ENTRIES SHOWN:
---------------

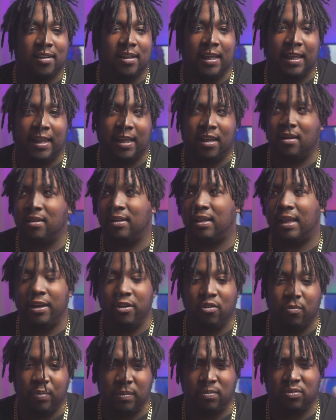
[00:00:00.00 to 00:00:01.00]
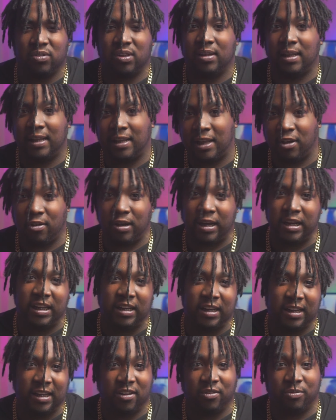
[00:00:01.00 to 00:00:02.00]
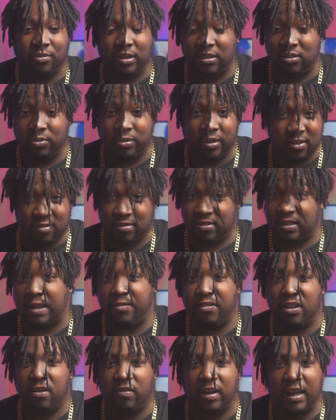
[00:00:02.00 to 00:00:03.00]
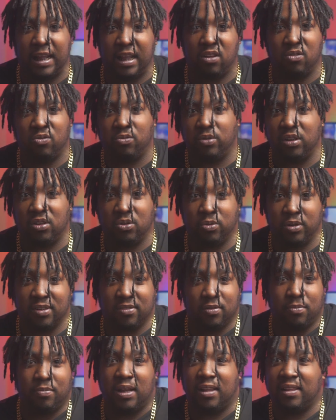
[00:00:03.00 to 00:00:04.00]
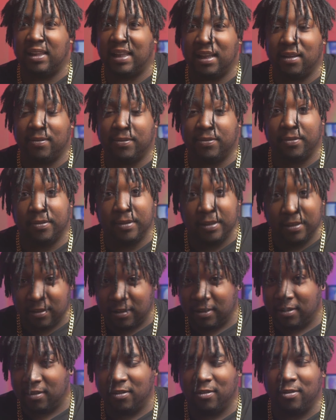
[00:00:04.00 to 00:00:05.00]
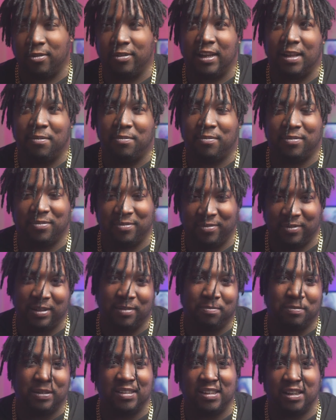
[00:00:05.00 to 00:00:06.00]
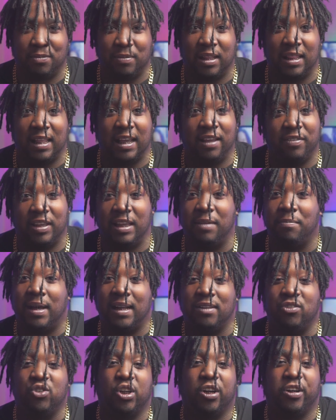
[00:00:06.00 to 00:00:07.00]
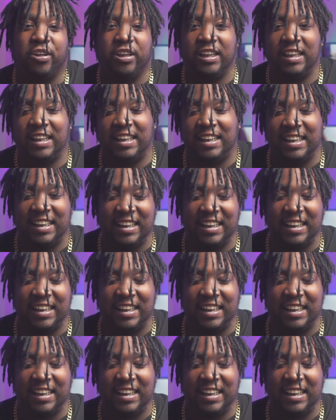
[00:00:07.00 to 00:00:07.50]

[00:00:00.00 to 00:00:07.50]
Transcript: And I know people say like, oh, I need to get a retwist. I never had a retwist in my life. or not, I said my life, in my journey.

---------------

Leaving out the pictures, restate each line of the listing above verbatim, from the opening line to the line bearing "[00:00:00.00 to 00:00:07.50]", inclusive, and no more.

ANSWER:
[00:00:00.00 to 00:00:01.00]
[00:00:01.00 to 00:00:02.00]
[00:00:02.00 to 00:00:03.00]
[00:00:03.00 to 00:00:04.00]
[00:00:04.00 to 00:00:05.00]
[00:00:05.00 to 00:00:06.00]
[00:00:06.00 to 00:00:07.00]
[00:00:07.00 to 00:00:07.50]

[00:00:00.00 to 00:00:07.50]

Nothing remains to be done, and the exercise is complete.